Your client no longer needs a nanny as they are working from home or made other temporary childcare arrangements due to COVID-19
Your client may be working from home or made other temporary childcare arrangements and no longer needs their nanny to come to work. In this case, the employee would not be eligible for FFCRA paid sick leave. They may be able to receive unemployment benefits under the CARES Act even if your client plans to re-hire the employee after the health crisis.
Your client reduces their nanny’s hours due to COVID-19
If your client cuts back on the hours their employee works, they would not be eligible for paid sick leave. However, they may be able to receive partial unemployment benefits under the CARES Act for the reduction in hours.
FFCRA tax credits
To help cover the costs of FFCRA-mandated sick and family leave, employers can take a dollar-for-dollar payroll tax credit. Household employers can retain the amount they pay in leave when they remit their household employment taxes, which can include both the employee and employer shares of Social Security and Medicare as well as federal income taxes. Household employers typically remit employment taxes on a quarterly basis using Form 1040-ES.
Your client can pay their employee more in FFCRA leave than the law’s limit, but they can only retain an amount up to the capped number.

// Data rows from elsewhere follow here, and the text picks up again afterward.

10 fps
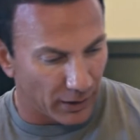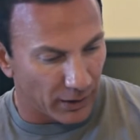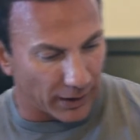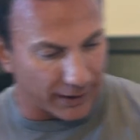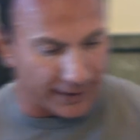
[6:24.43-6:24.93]

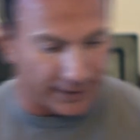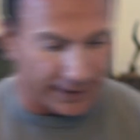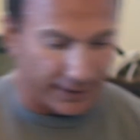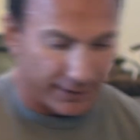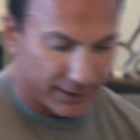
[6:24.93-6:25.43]
a gun
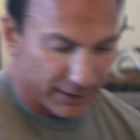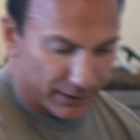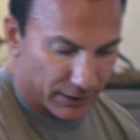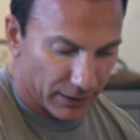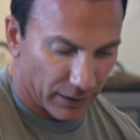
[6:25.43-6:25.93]
like this
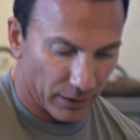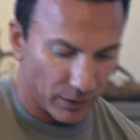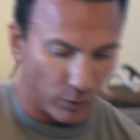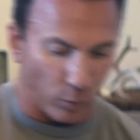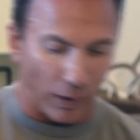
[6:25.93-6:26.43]
is
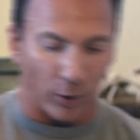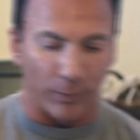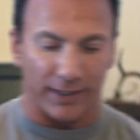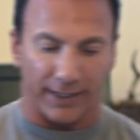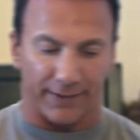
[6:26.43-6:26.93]
well
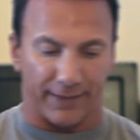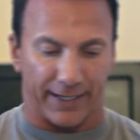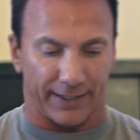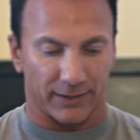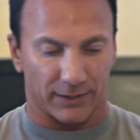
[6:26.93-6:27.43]
beyond
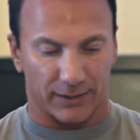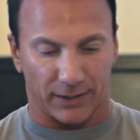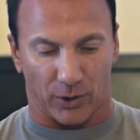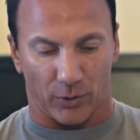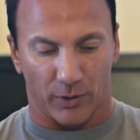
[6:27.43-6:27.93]
that.
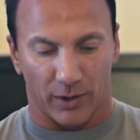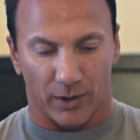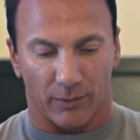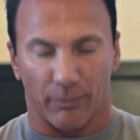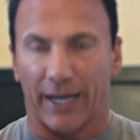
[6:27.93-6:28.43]
So
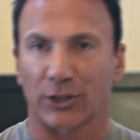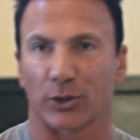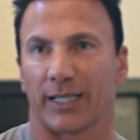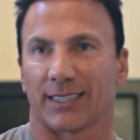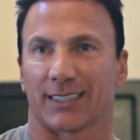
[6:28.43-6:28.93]
my
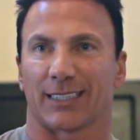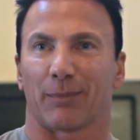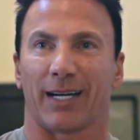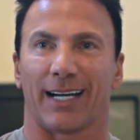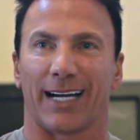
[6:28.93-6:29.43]
choice is to
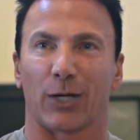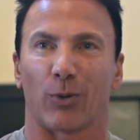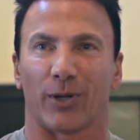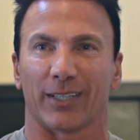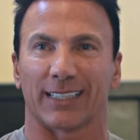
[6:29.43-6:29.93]
buy a high
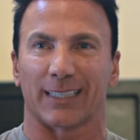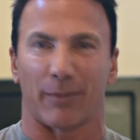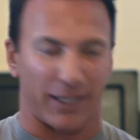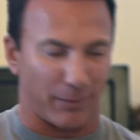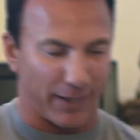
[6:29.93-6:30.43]
quality
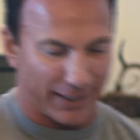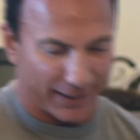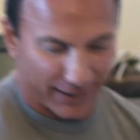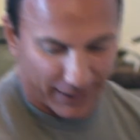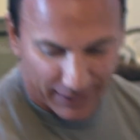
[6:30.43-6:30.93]

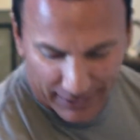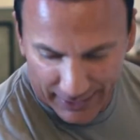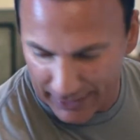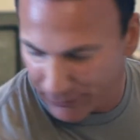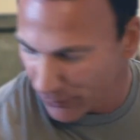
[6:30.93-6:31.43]
semi-automatic.
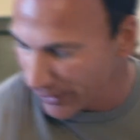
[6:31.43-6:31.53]
If you're on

If your client intends to claim a tax credit, they must have specific documentation from employees supporting their eligibility for paid sick and/or family leave.
CARES Act unemployment benefits
If your client’s employee is out of work for reasons related to COVID-19, they can apply for unemployment benefits through their state labor agency. States are also handling the extra funds available for expanded unemployment benefits from the federal government.

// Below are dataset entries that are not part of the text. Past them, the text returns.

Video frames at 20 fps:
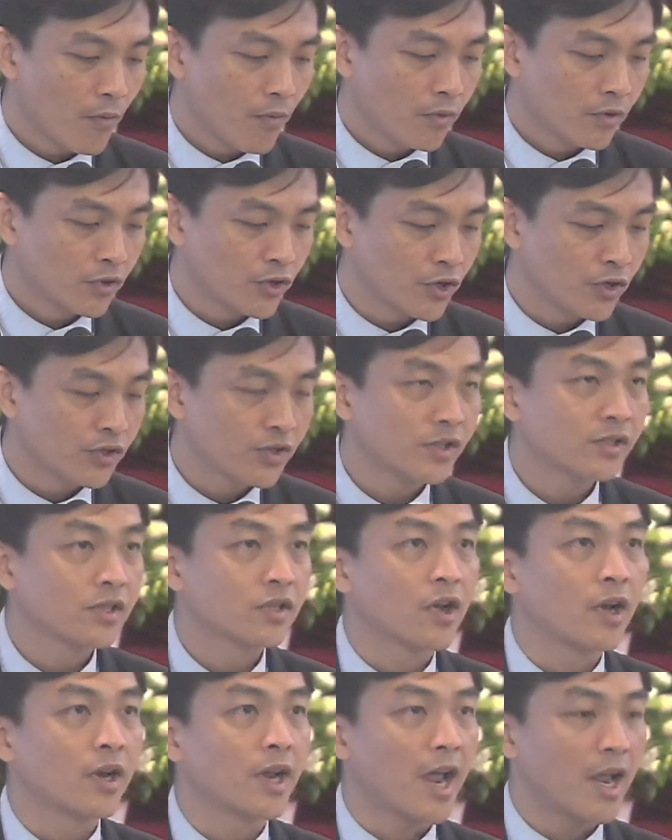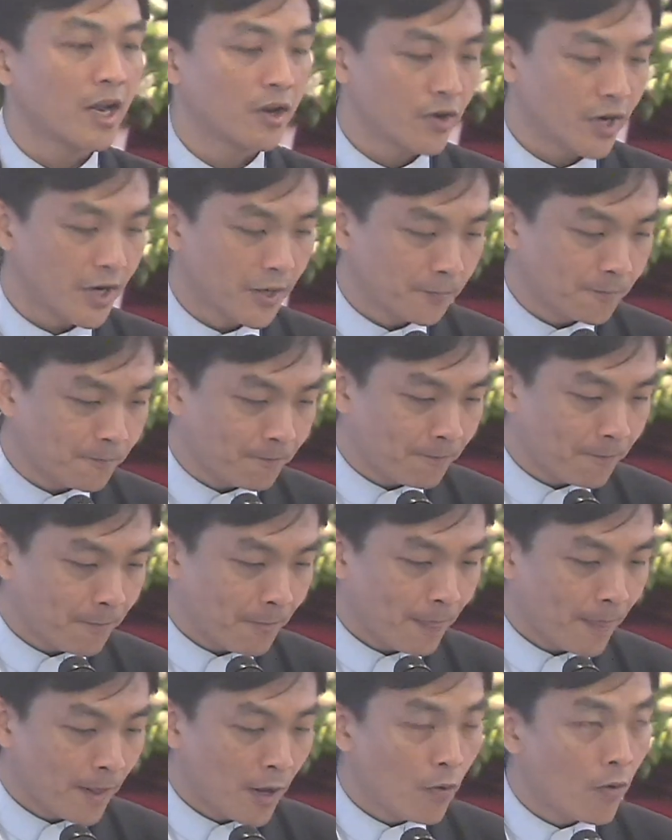Jesus got angry.
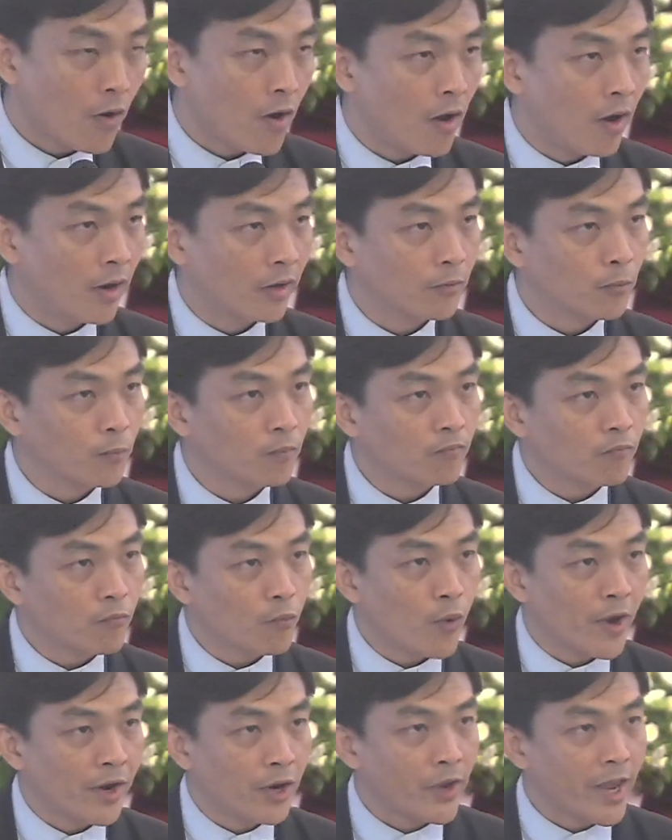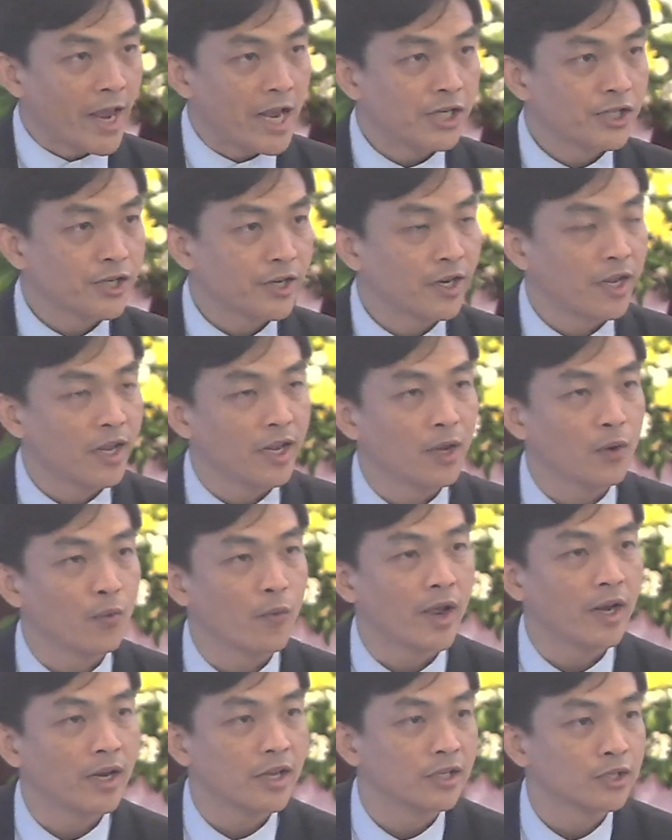On one occasion, he
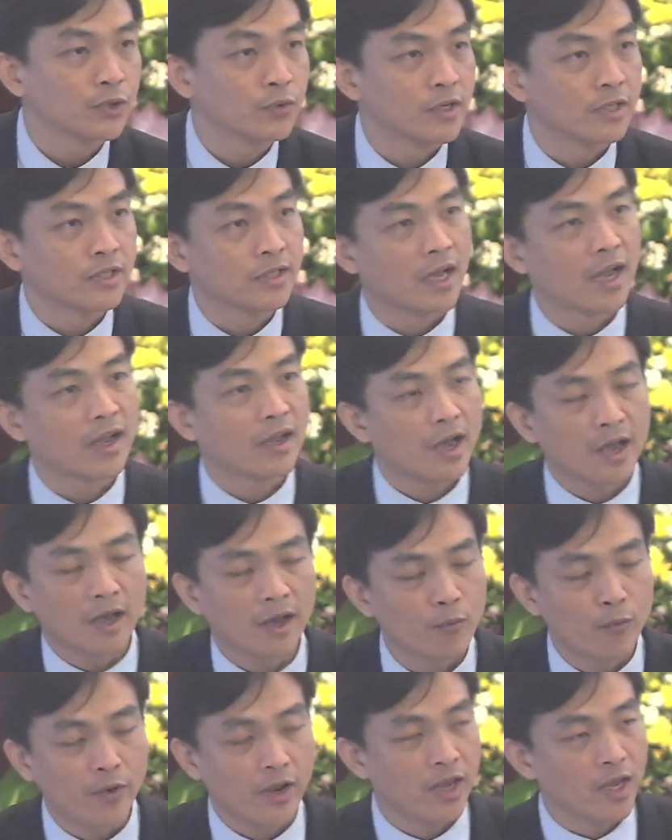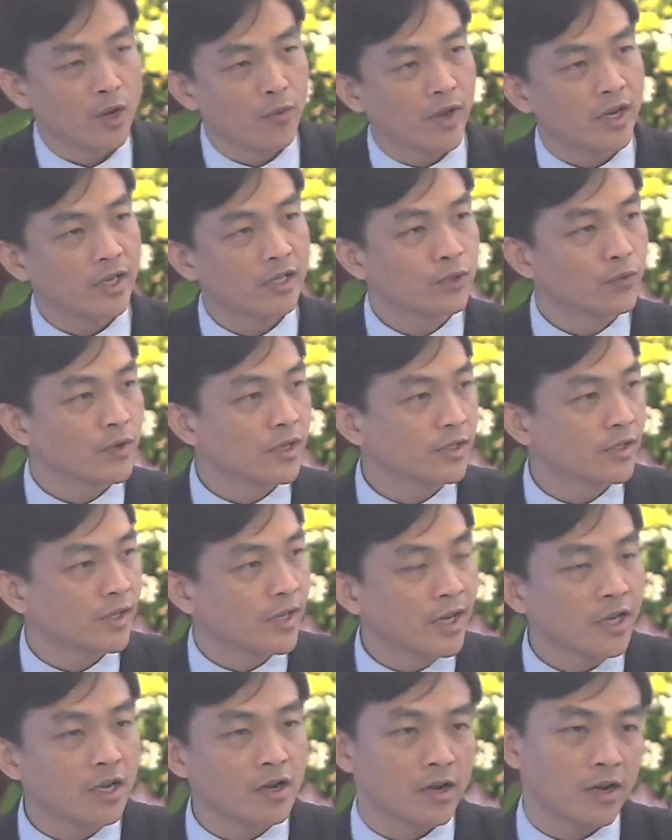went into a, uh, he went into a
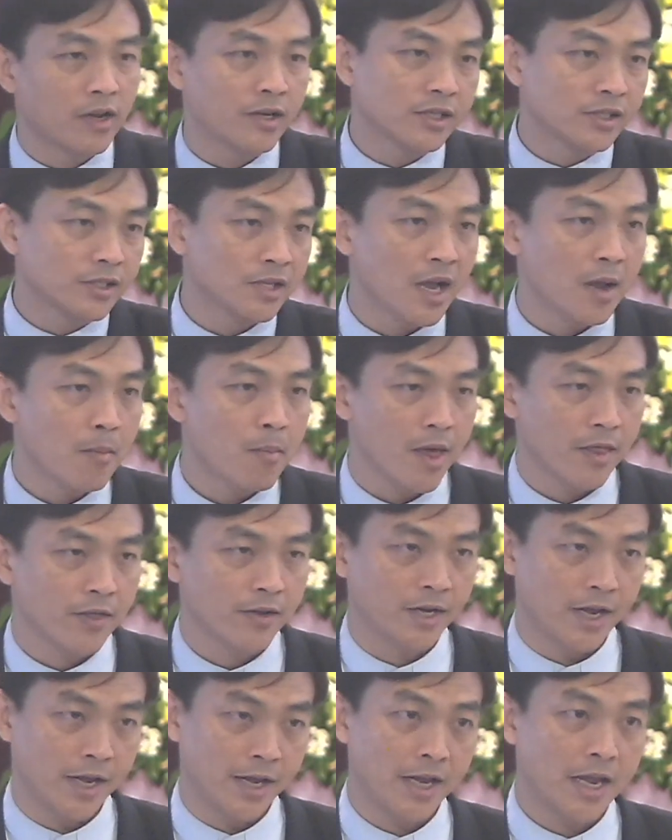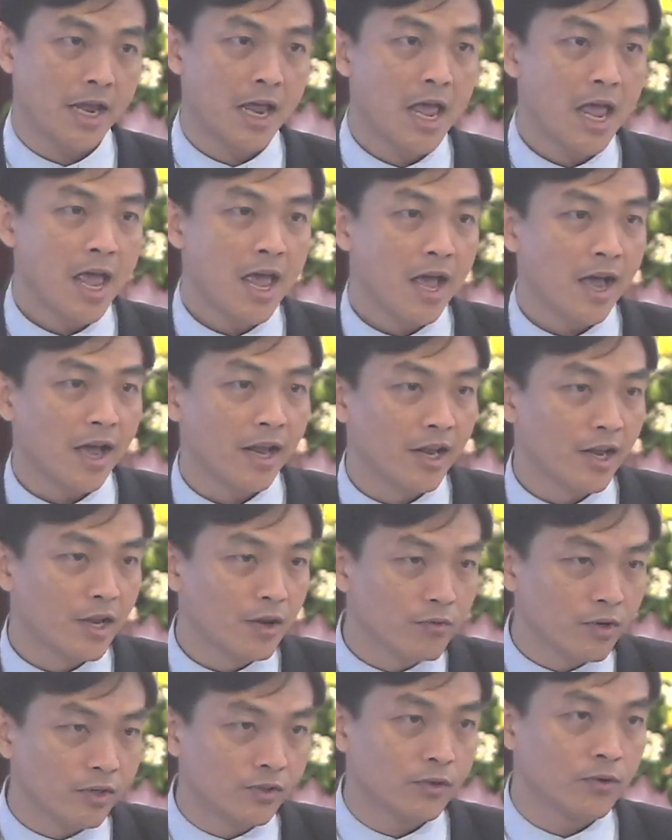synagogue on a Sabbath day, and he
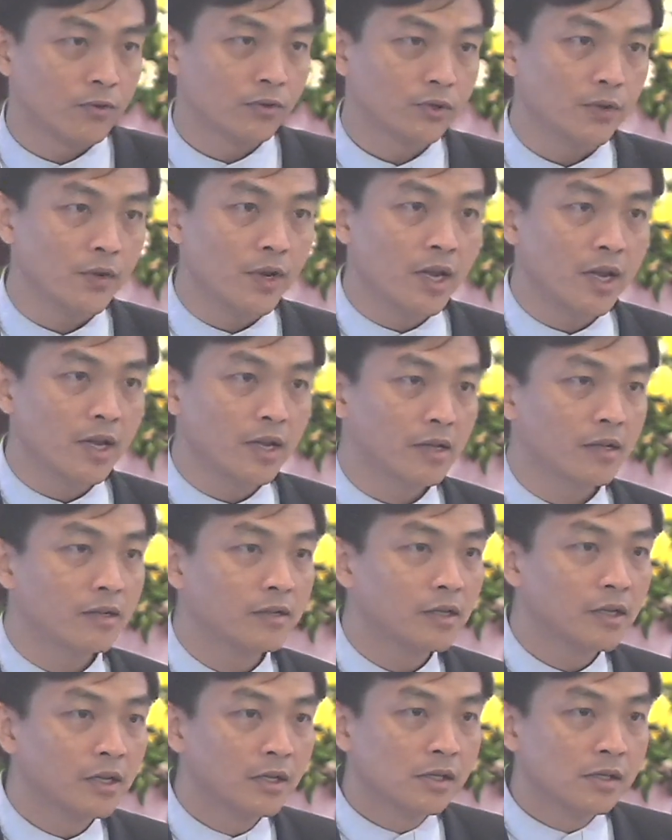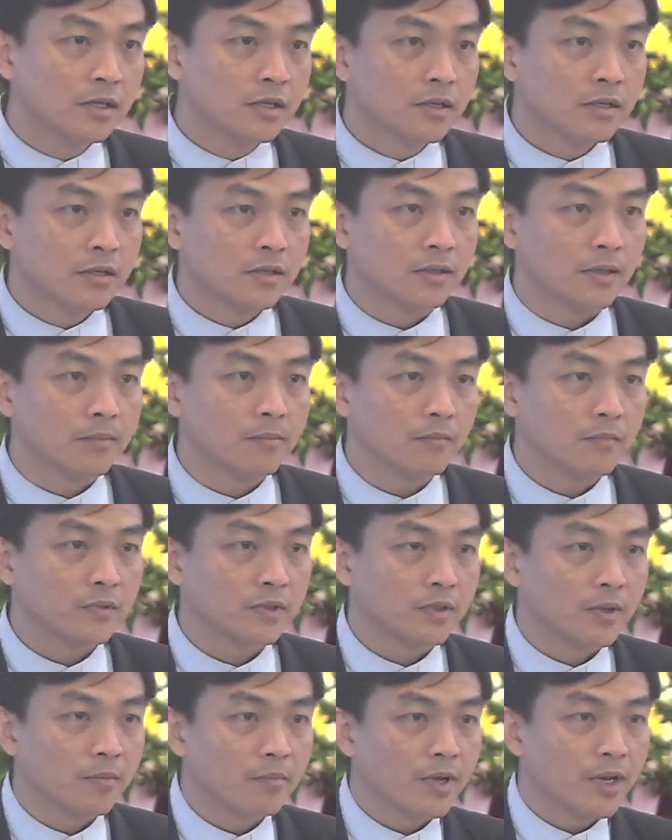was going to heal some,
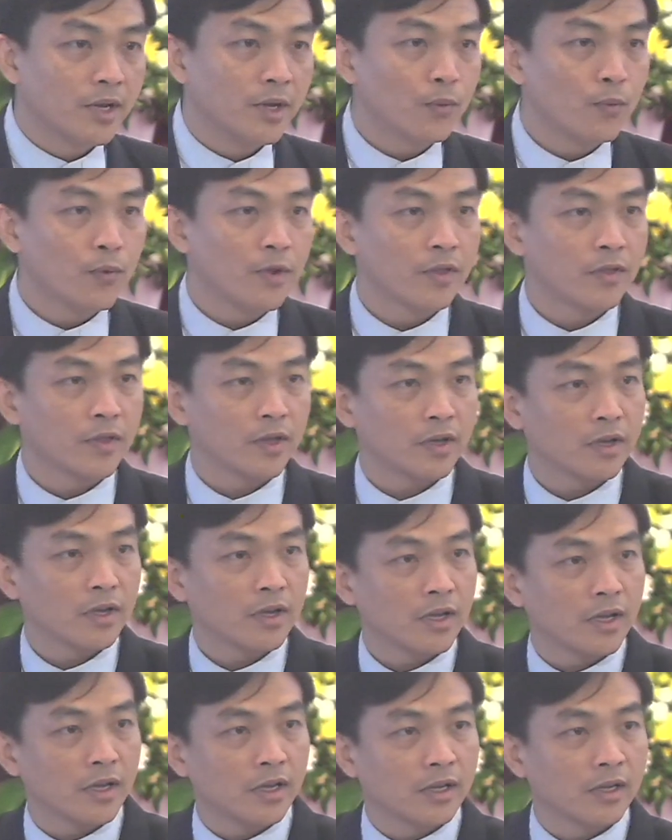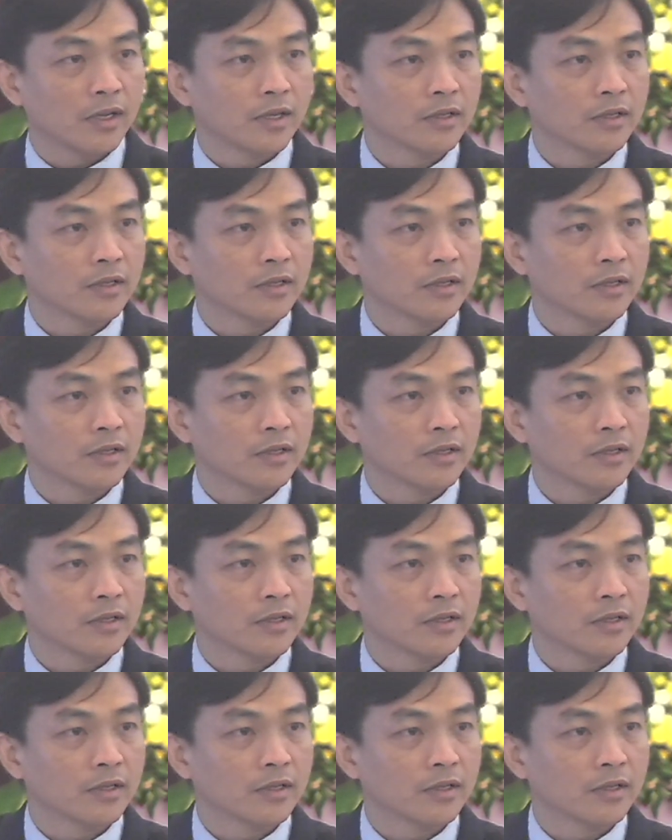somebody with a, a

The importance of legal pay
Now more than ever, it is important that your client’s employees are being paid legally and that your client is caught up on their “nanny taxes.” With limited job availability and extra benefits provided by the CARES Act, nannies and other household workers are joining the millions of Americans applying for unemployment. If your client is not compliant with the law, they could easily be caught for avoiding their tax obligations and face fines, penalties and full payment of back taxes.